* Problem requirements *
Drop every picture, then repeat the records exactly.

* Available data *
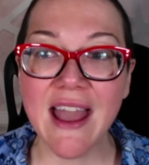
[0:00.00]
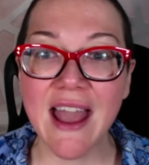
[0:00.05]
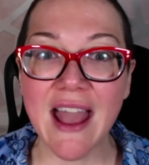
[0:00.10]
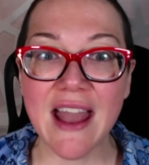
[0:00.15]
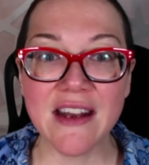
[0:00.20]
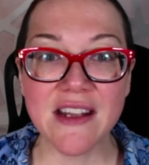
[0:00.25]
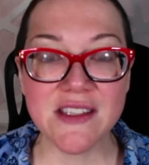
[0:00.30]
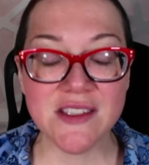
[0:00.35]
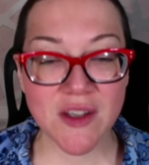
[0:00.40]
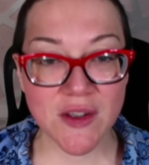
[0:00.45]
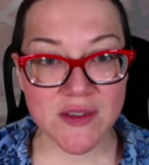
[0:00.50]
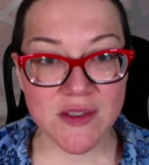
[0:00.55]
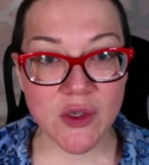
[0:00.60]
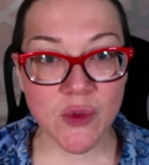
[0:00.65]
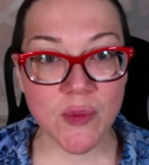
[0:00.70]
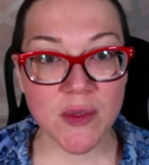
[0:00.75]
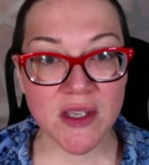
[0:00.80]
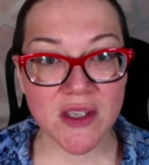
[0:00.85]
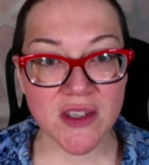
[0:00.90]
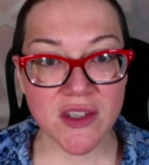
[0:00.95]
And it's also
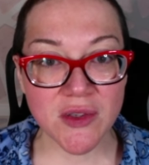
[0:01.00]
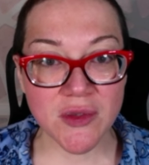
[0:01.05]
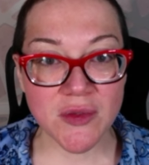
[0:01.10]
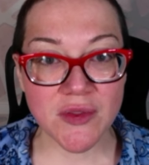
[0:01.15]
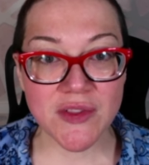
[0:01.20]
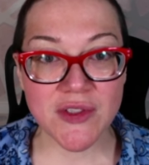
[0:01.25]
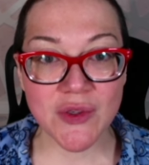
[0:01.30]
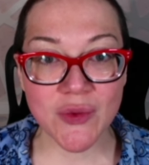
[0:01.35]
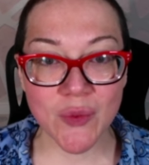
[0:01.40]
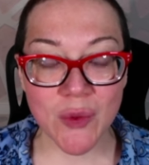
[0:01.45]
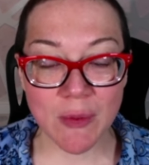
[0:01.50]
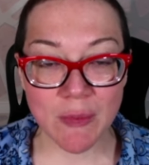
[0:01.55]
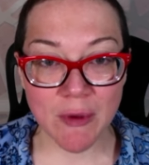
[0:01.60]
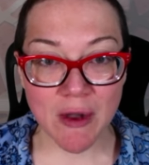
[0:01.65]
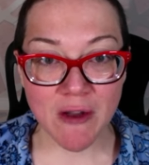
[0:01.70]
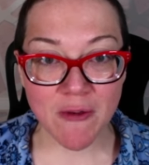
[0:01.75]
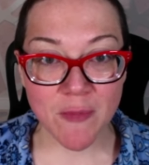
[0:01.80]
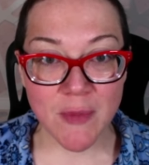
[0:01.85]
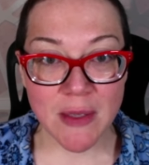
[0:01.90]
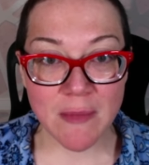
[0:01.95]
being used to rip
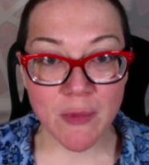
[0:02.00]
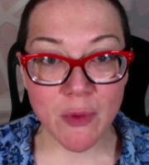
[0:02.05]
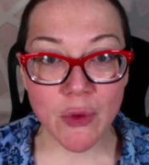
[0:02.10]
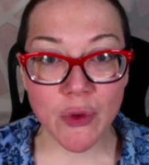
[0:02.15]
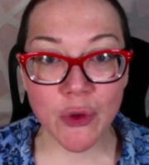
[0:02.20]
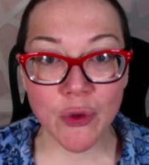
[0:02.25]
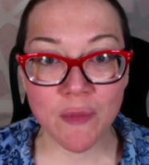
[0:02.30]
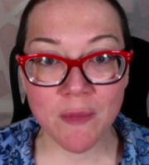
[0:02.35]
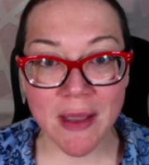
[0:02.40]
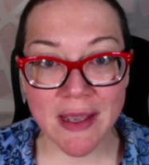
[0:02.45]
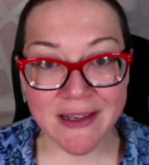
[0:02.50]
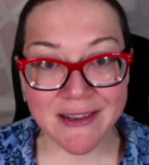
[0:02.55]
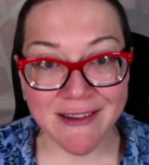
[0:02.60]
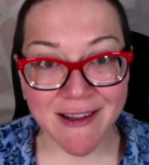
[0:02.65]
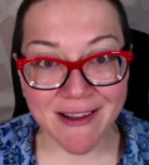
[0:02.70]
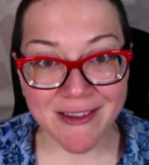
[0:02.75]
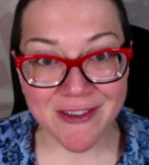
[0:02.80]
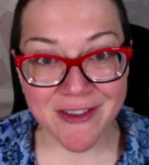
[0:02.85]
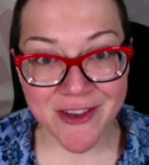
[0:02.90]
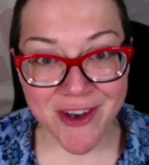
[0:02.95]
off people who may
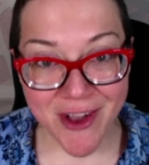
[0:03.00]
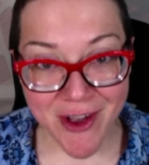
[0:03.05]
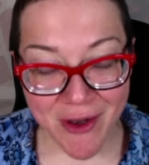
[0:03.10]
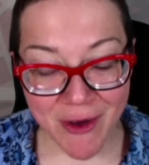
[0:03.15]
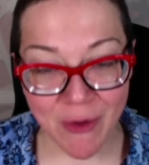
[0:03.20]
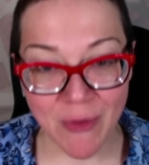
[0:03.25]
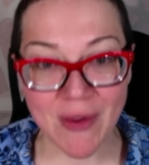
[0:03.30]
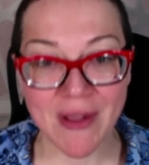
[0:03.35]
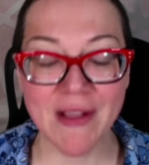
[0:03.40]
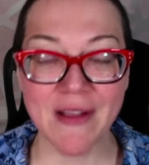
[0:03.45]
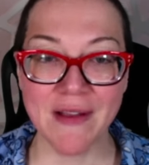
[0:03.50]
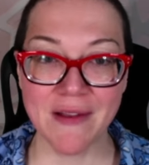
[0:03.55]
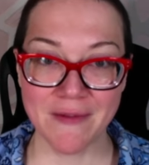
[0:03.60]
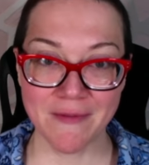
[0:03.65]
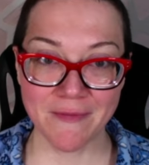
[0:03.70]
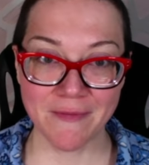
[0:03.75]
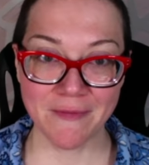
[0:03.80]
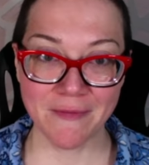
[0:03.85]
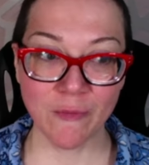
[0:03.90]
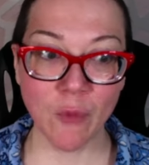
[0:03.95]
not know
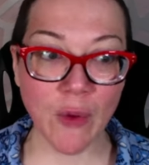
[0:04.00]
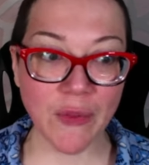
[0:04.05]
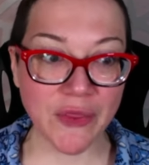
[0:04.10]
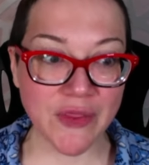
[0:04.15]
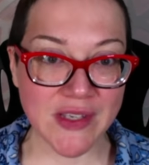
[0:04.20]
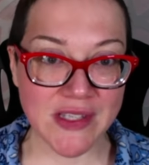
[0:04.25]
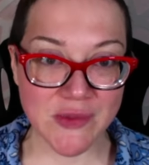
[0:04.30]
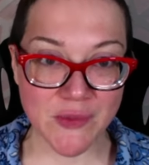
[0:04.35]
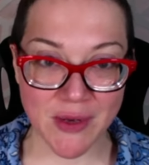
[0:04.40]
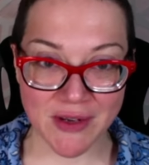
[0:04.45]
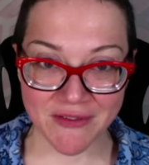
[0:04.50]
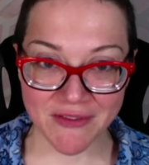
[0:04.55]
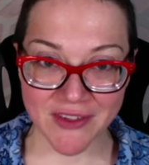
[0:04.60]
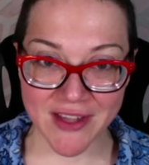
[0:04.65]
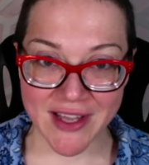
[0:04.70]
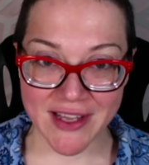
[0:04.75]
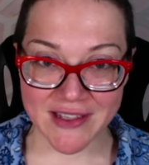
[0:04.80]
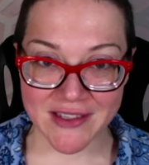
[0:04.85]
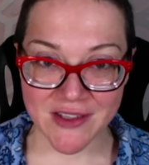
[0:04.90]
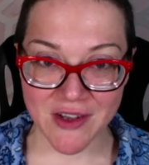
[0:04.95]
what these red
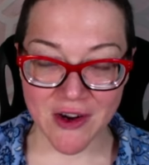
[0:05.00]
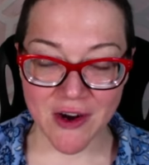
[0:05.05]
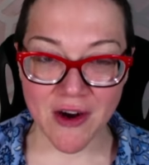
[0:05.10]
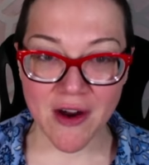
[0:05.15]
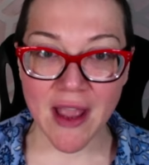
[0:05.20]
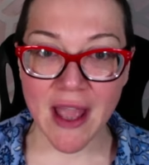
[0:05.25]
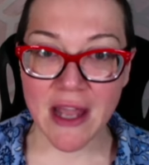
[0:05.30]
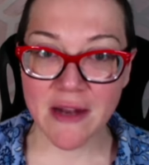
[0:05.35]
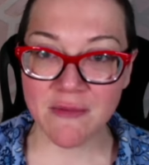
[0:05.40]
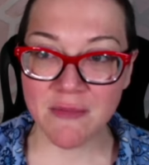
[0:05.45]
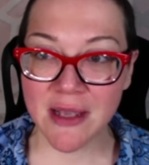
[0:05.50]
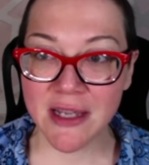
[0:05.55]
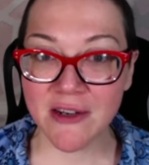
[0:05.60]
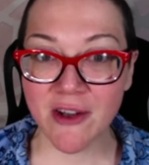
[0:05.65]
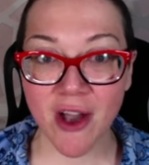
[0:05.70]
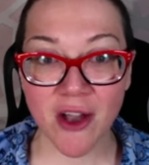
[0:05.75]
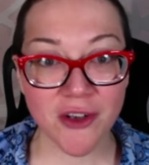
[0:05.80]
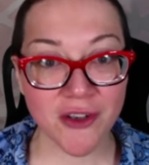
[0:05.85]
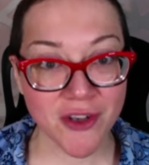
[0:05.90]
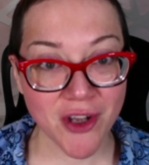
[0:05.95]
flags are and may
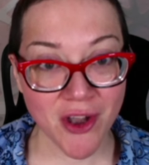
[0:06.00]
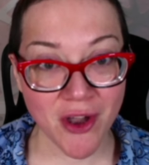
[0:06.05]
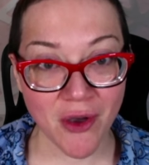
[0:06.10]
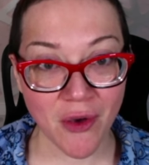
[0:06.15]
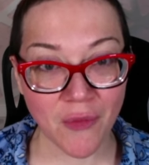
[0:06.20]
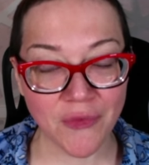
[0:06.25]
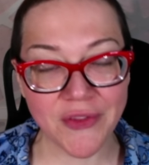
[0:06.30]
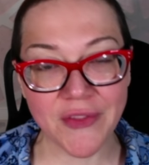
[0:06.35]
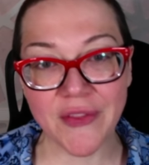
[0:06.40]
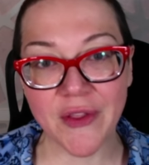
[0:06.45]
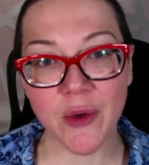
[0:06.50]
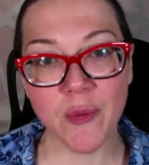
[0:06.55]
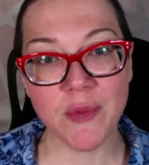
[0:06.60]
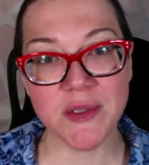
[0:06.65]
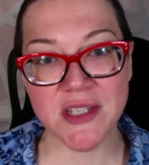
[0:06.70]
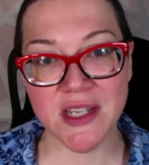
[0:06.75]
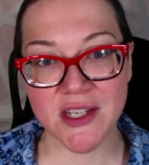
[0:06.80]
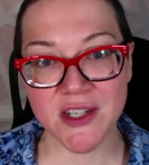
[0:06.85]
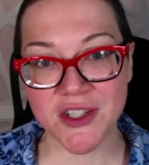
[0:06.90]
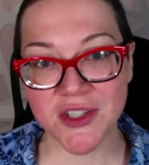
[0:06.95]
not know that they're
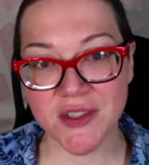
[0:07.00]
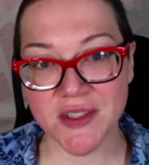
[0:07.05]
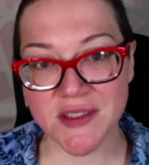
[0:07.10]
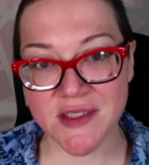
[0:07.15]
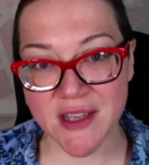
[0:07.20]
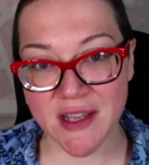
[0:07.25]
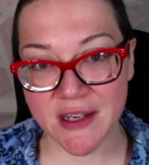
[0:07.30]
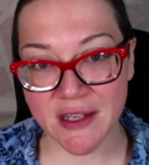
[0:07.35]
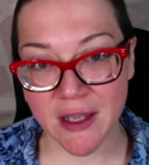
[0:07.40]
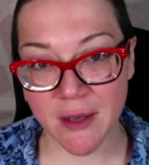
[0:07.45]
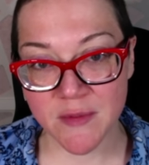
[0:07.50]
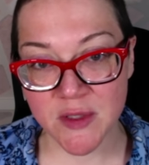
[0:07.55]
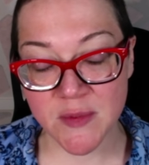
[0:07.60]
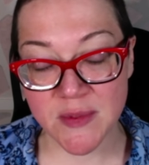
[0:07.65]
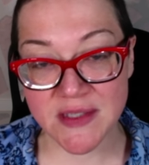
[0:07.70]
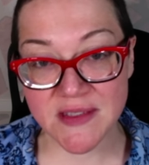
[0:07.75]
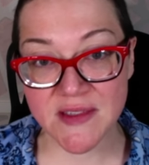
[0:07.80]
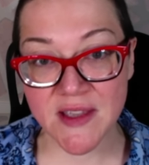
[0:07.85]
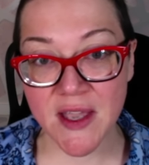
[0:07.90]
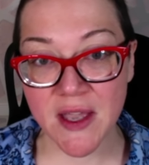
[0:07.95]
potentially signing up to be
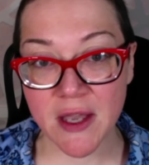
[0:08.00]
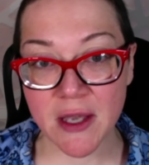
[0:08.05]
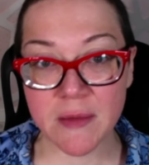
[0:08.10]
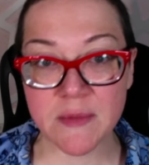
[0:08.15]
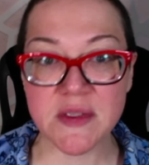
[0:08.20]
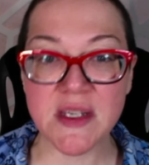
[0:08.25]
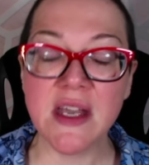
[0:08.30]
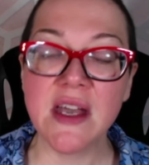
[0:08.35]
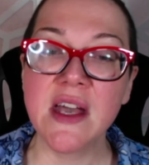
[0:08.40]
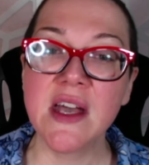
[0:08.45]
scammed.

* Exercise response *
[0:00.00]
[0:00.05]
[0:00.10]
[0:00.15]
[0:00.20]
[0:00.25]
[0:00.30]
[0:00.35]
[0:00.40]
[0:00.45]
[0:00.50]
[0:00.55]
[0:00.60]
[0:00.65]
[0:00.70]
[0:00.75]
[0:00.80]
[0:00.85]
[0:00.90]
[0:00.95]
And it's also
[0:01.00]
[0:01.05]
[0:01.10]
[0:01.15]
[0:01.20]
[0:01.25]
[0:01.30]
[0:01.35]
[0:01.40]
[0:01.45]
[0:01.50]
[0:01.55]
[0:01.60]
[0:01.65]
[0:01.70]
[0:01.75]
[0:01.80]
[0:01.85]
[0:01.90]
[0:01.95]
being used to rip
[0:02.00]
[0:02.05]
[0:02.10]
[0:02.15]
[0:02.20]
[0:02.25]
[0:02.30]
[0:02.35]
[0:02.40]
[0:02.45]
[0:02.50]
[0:02.55]
[0:02.60]
[0:02.65]
[0:02.70]
[0:02.75]
[0:02.80]
[0:02.85]
[0:02.90]
[0:02.95]
off people who may
[0:03.00]
[0:03.05]
[0:03.10]
[0:03.15]
[0:03.20]
[0:03.25]
[0:03.30]
[0:03.35]
[0:03.40]
[0:03.45]
[0:03.50]
[0:03.55]
[0:03.60]
[0:03.65]
[0:03.70]
[0:03.75]
[0:03.80]
[0:03.85]
[0:03.90]
[0:03.95]
not know
[0:04.00]
[0:04.05]
[0:04.10]
[0:04.15]
[0:04.20]
[0:04.25]
[0:04.30]
[0:04.35]
[0:04.40]
[0:04.45]
[0:04.50]
[0:04.55]
[0:04.60]
[0:04.65]
[0:04.70]
[0:04.75]
[0:04.80]
[0:04.85]
[0:04.90]
[0:04.95]
what these red
[0:05.00]
[0:05.05]
[0:05.10]
[0:05.15]
[0:05.20]
[0:05.25]
[0:05.30]
[0:05.35]
[0:05.40]
[0:05.45]
[0:05.50]
[0:05.55]
[0:05.60]
[0:05.65]
[0:05.70]
[0:05.75]
[0:05.80]
[0:05.85]
[0:05.90]
[0:05.95]
flags are and may
[0:06.00]
[0:06.05]
[0:06.10]
[0:06.15]
[0:06.20]
[0:06.25]
[0:06.30]
[0:06.35]
[0:06.40]
[0:06.45]
[0:06.50]
[0:06.55]
[0:06.60]
[0:06.65]
[0:06.70]
[0:06.75]
[0:06.80]
[0:06.85]
[0:06.90]
[0:06.95]
not know that they're
[0:07.00]
[0:07.05]
[0:07.10]
[0:07.15]
[0:07.20]
[0:07.25]
[0:07.30]
[0:07.35]
[0:07.40]
[0:07.45]
[0:07.50]
[0:07.55]
[0:07.60]
[0:07.65]
[0:07.70]
[0:07.75]
[0:07.80]
[0:07.85]
[0:07.90]
[0:07.95]
potentially signing up to be
[0:08.00]
[0:08.05]
[0:08.10]
[0:08.15]
[0:08.20]
[0:08.25]
[0:08.30]
[0:08.35]
[0:08.40]
[0:08.45]
scammed.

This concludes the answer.